Work to complete: Extract every entry word for word. Skip the pictures.

Exercise materials:

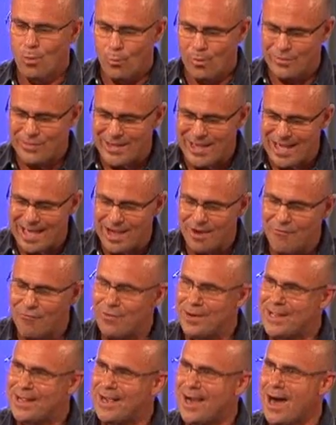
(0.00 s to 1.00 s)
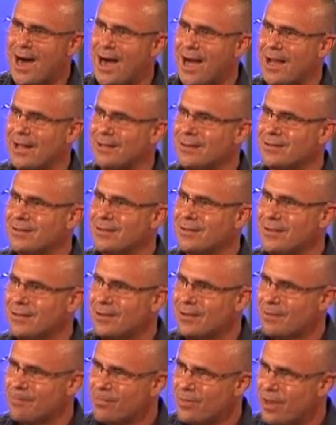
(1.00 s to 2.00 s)
with every kind
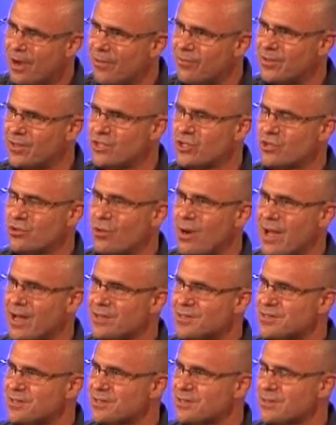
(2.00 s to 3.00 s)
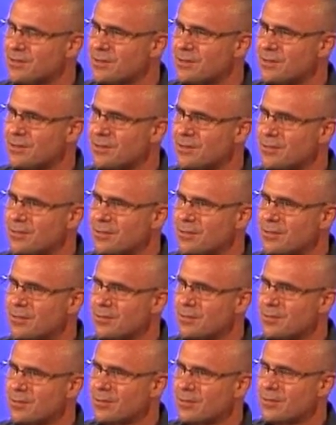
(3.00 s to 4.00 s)
of distress.
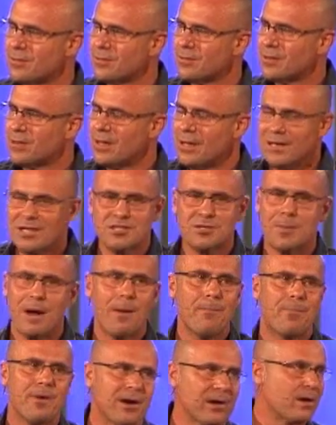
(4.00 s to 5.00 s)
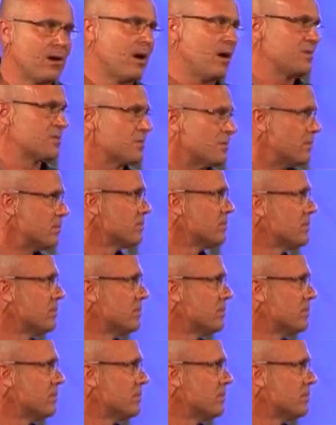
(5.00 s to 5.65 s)
Listen to me, I'm Pentecostal.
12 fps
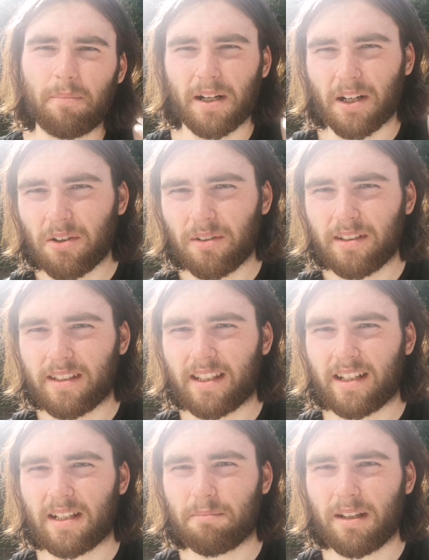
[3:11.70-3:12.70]
but a cult
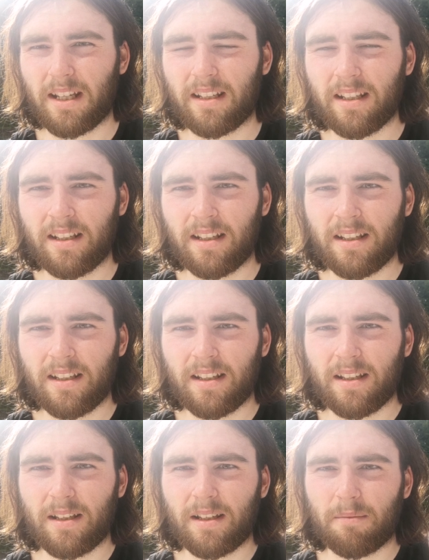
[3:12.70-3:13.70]
that has made
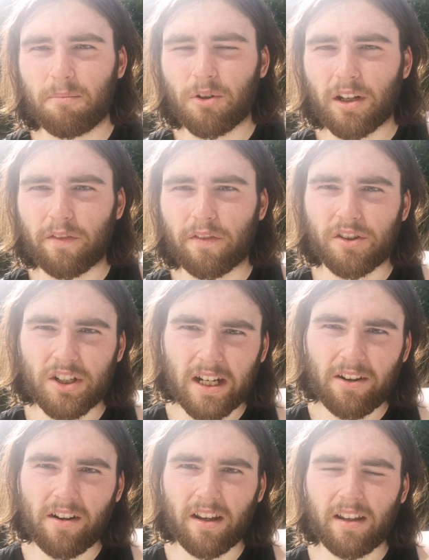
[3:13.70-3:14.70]
money for
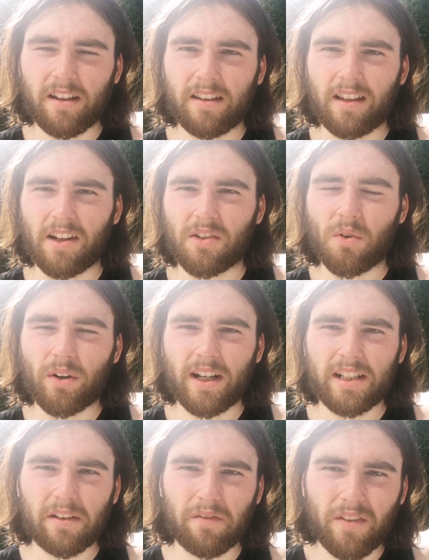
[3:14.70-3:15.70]
charity, that has
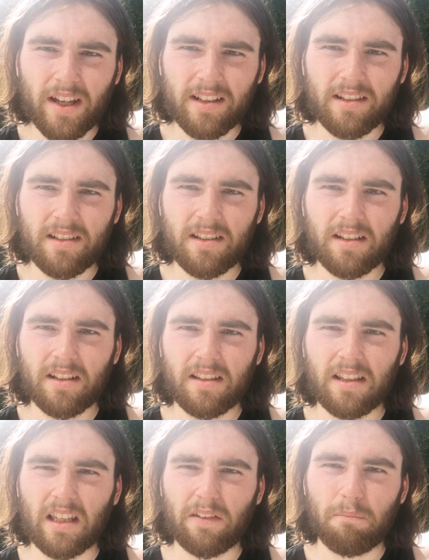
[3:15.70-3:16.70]
organized events
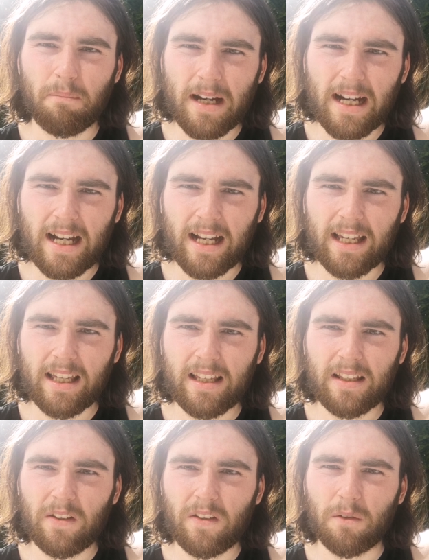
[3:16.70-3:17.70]
to give back
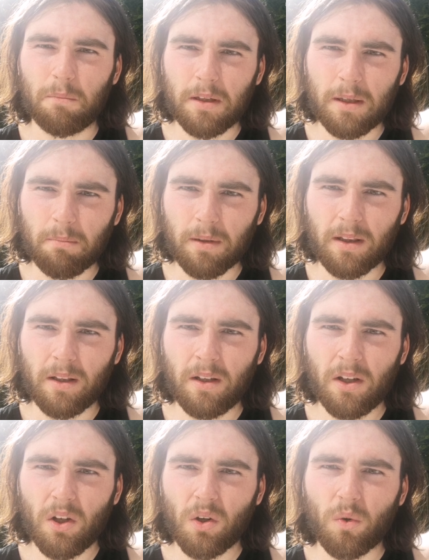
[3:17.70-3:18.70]
to people
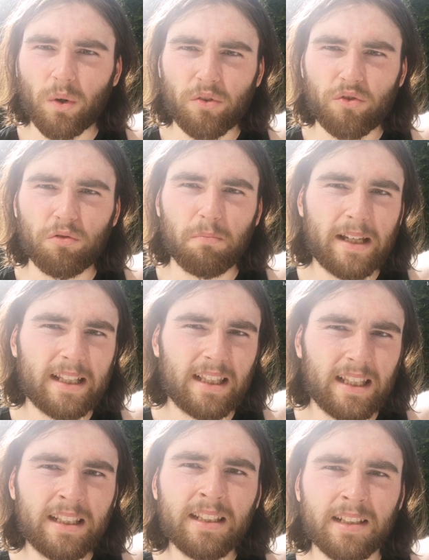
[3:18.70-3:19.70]
going through
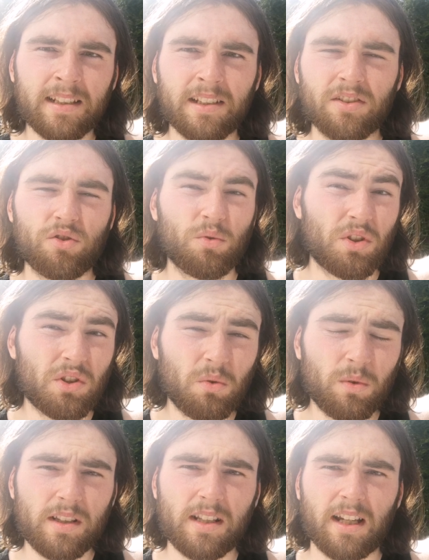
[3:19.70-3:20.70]
mental illnesses, through
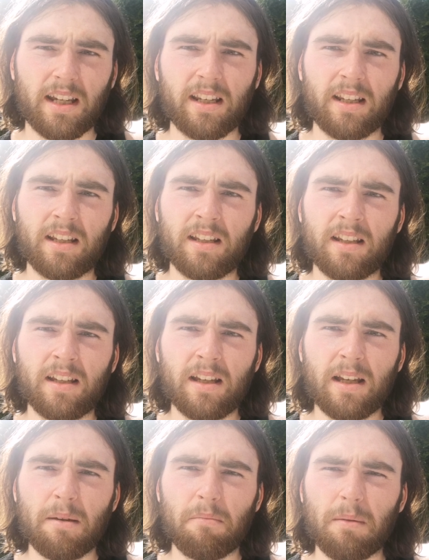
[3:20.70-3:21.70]
suicide,
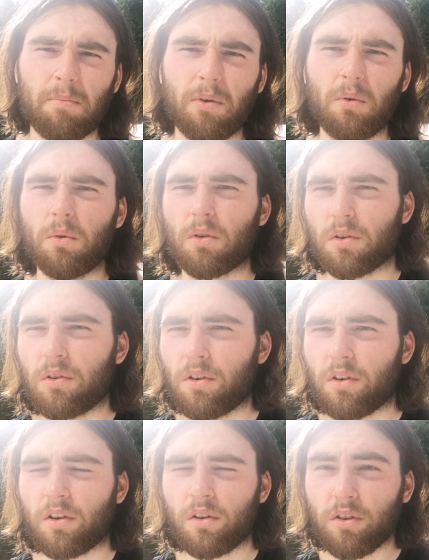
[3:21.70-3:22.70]
people who are
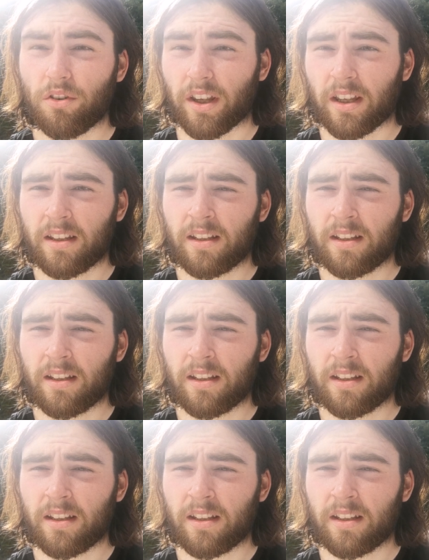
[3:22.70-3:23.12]
hung hungry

Solved exercise:
(0.00 s to 1.00 s)
(1.00 s to 2.00 s)
with every kind
(2.00 s to 3.00 s)
(3.00 s to 4.00 s)
of distress.
(4.00 s to 5.00 s)
(5.00 s to 5.65 s)
Listen to me, I'm Pentecostal.
12 fps
[3:11.70-3:12.70]
but a cult
[3:12.70-3:13.70]
that has made
[3:13.70-3:14.70]
money for
[3:14.70-3:15.70]
charity, that has
[3:15.70-3:16.70]
organized events
[3:16.70-3:17.70]
to give back
[3:17.70-3:18.70]
to people
[3:18.70-3:19.70]
going through
[3:19.70-3:20.70]
mental illnesses, through
[3:20.70-3:21.70]
suicide,
[3:21.70-3:22.70]
people who are
[3:22.70-3:23.12]
hung hungry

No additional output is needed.